Chinese doctors are being discouraged from writing COVID as a cause of death in death certificates, several sources told Reuters. 

Six public hospital doctors in China have said they received orders “to try not to” attribute deaths to COVID-19 if the patient also had other health diseases, reported Reuters. Instead, doctors should write the other diseases as the main cause of death. 

If doctors believe that a death was caused solely by COVID-19, they then have to report it to their superiors, who will arrange “expert consultations” before they can confirm that the death was indeed caused by covid. 

Some of the doctors have received oral instructions discouraging them to attribute deaths to COVID-19, while others have seen printed notices posted in their departments. 
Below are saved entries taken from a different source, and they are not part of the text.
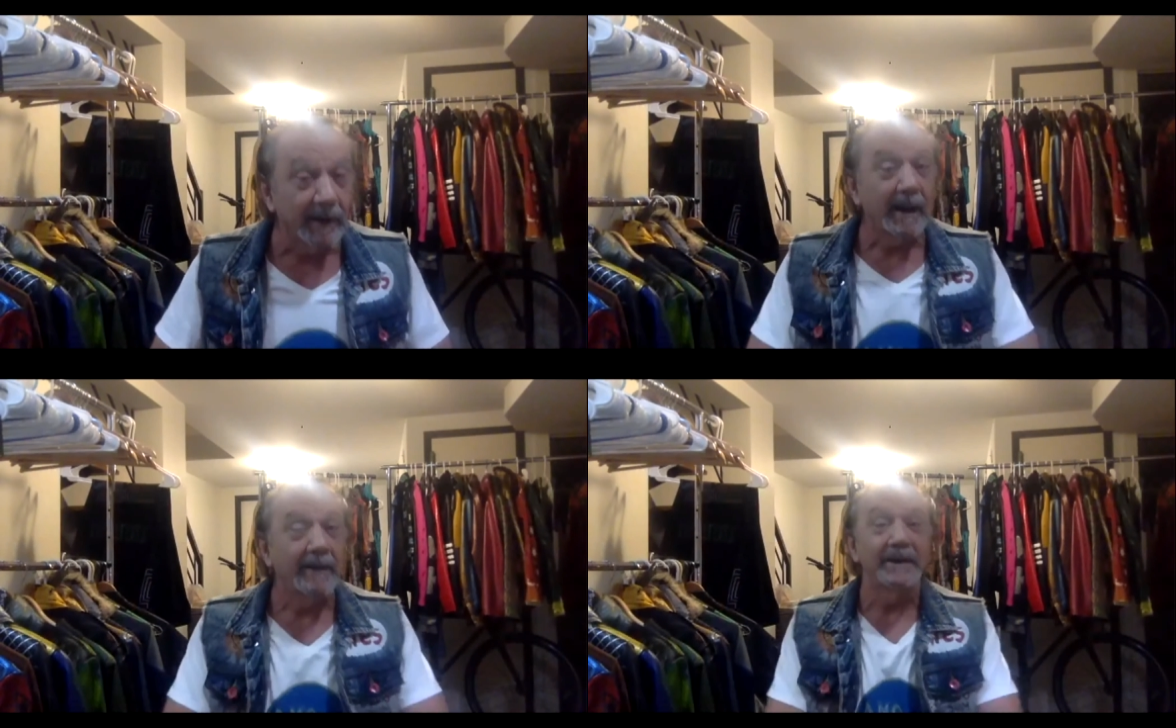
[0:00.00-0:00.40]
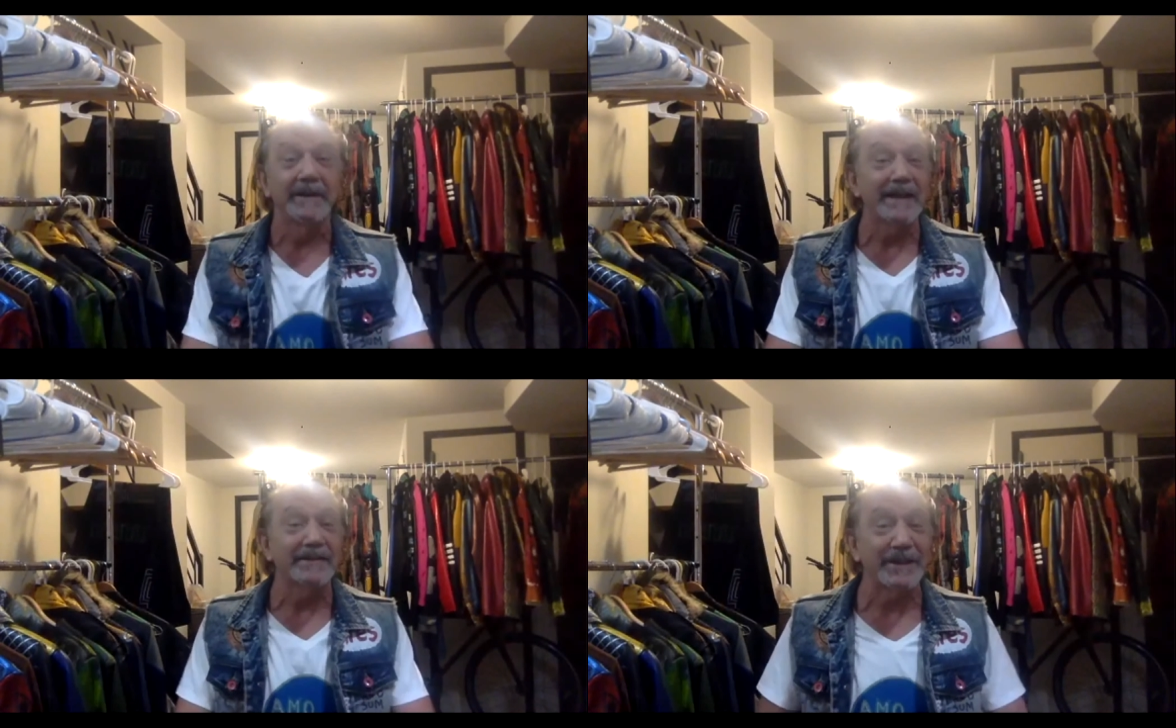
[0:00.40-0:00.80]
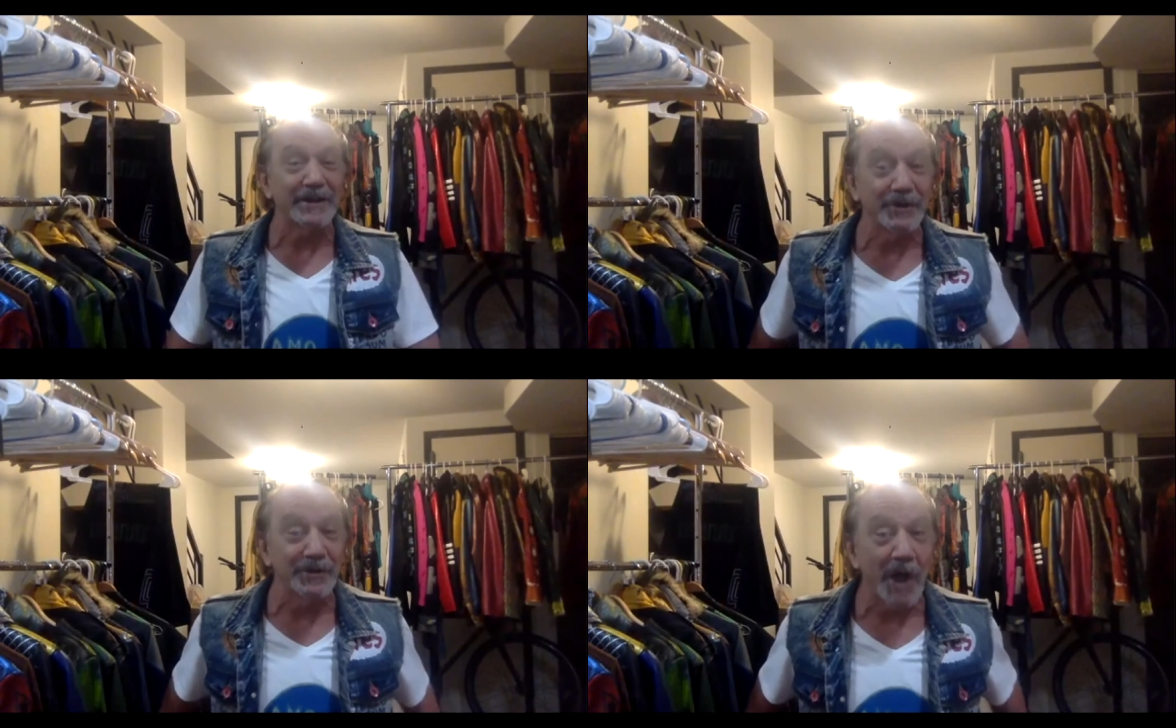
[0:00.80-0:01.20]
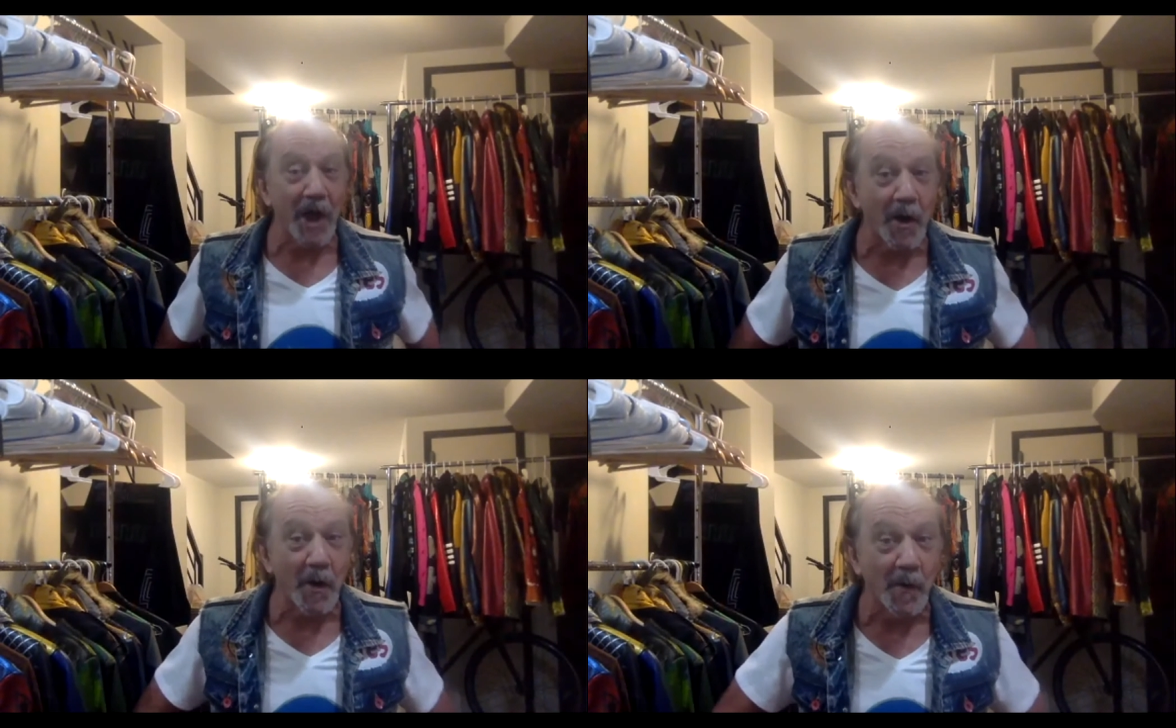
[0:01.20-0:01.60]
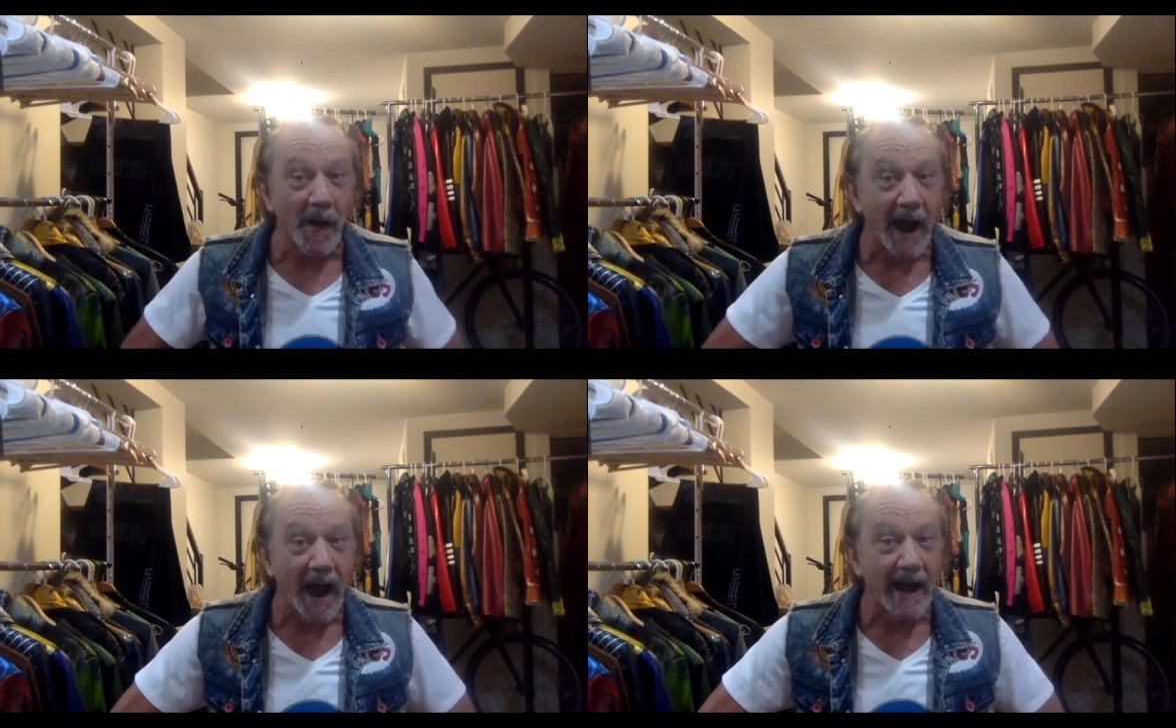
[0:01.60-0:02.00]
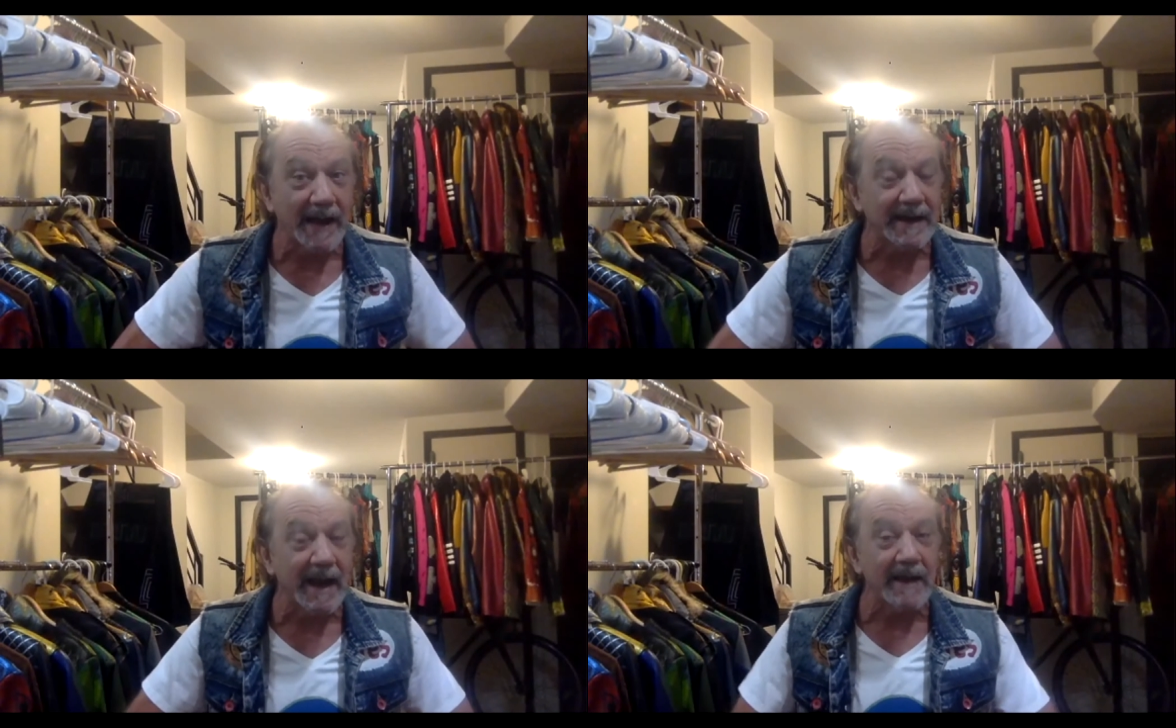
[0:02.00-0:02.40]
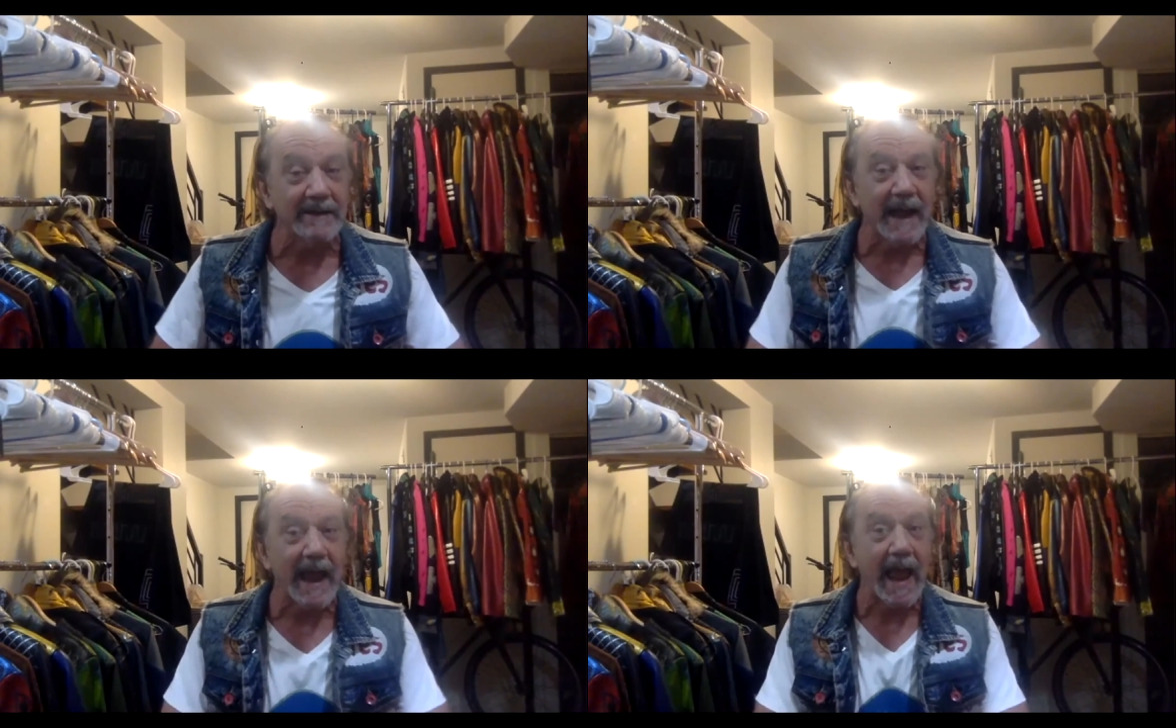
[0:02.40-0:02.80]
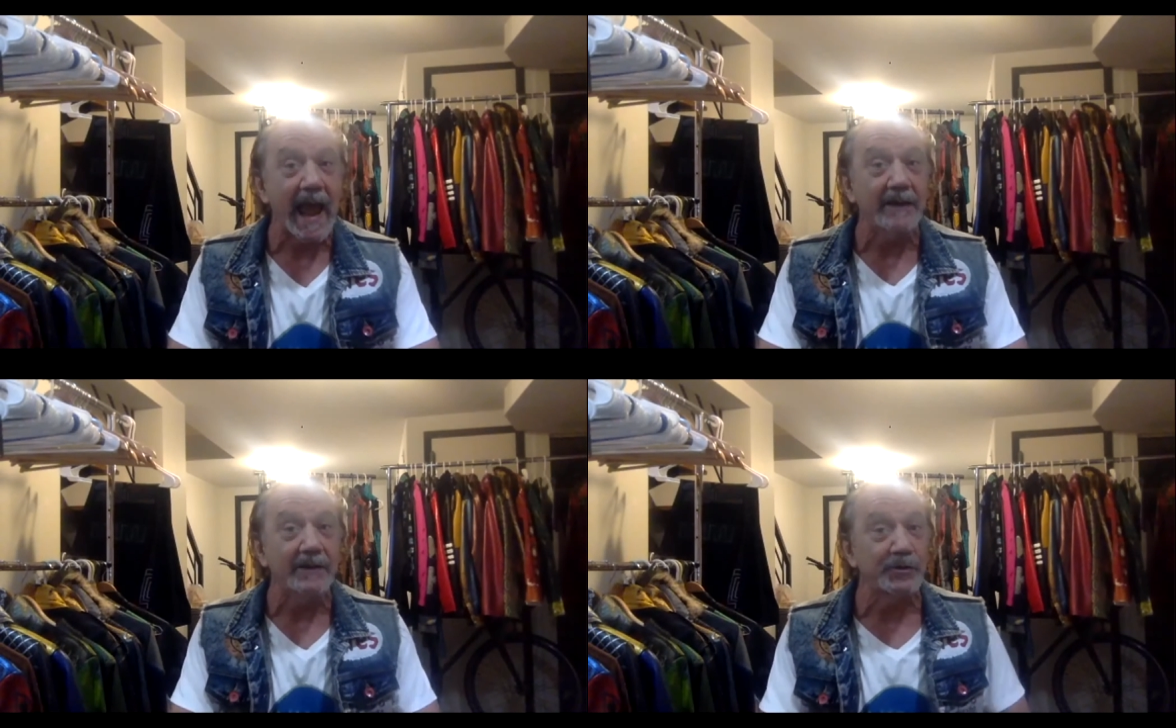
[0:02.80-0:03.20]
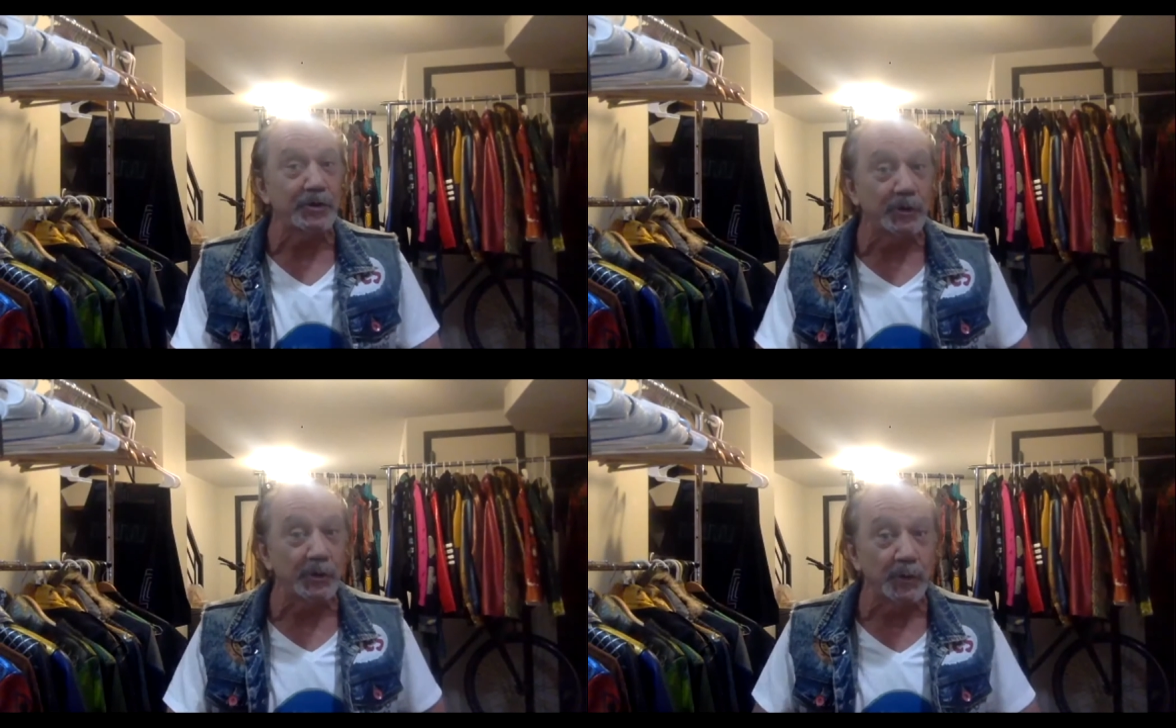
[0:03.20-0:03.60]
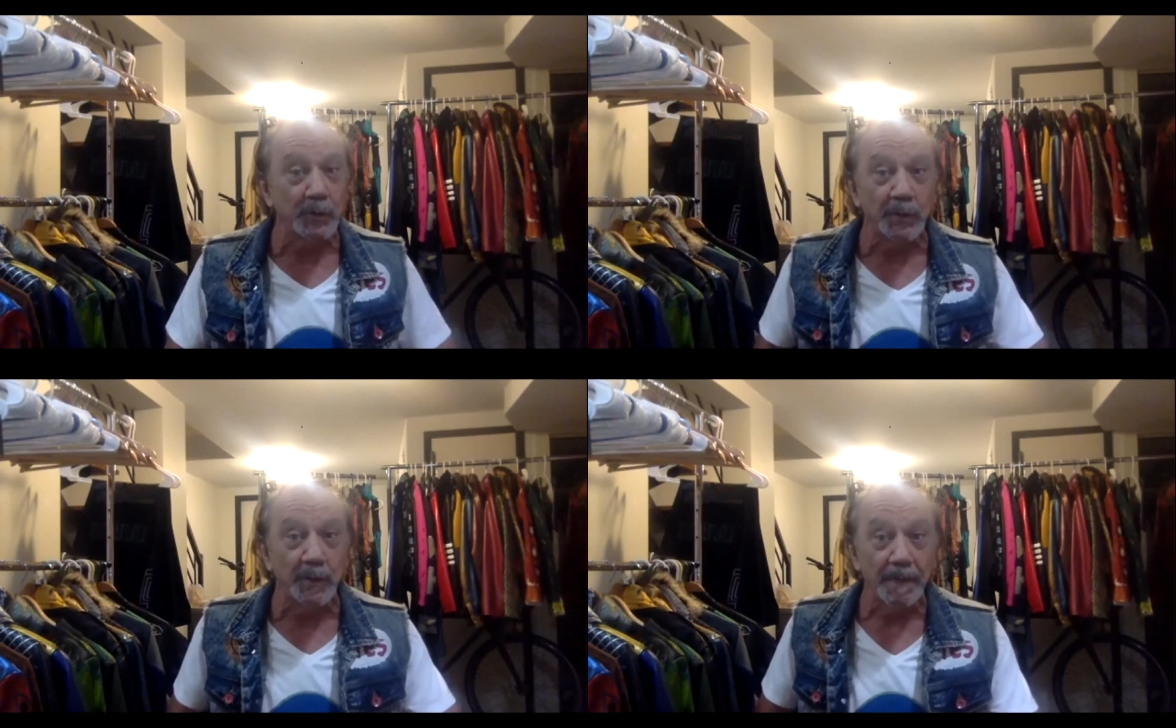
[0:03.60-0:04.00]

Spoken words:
And the next thing you know, I kind of had to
Additionally, some of the relatives of individuals that have died from COVID-19 have complained that the disease did not appear on their death certificates. 

"We have stopped classifying COVID deaths since the reopening in December," said a doctor at a large public hospital in Shanghai. "It is pointless to do that because almost everyone is positive."

The orders to stop reporting COVID-19-related deaths have brought criticism from the World Health Organization and global health experts, who believe that China is underreporting the extent of the pandemic in the country. 

On Saturday, Chinese officials reported that 60,000 individuals have died from COVID-19 since the country started opening up in early December after abandoning its “zero-COVID” regime. Before Saturday, the Chinese government was reporting five or fewer COVID-19 deaths a day.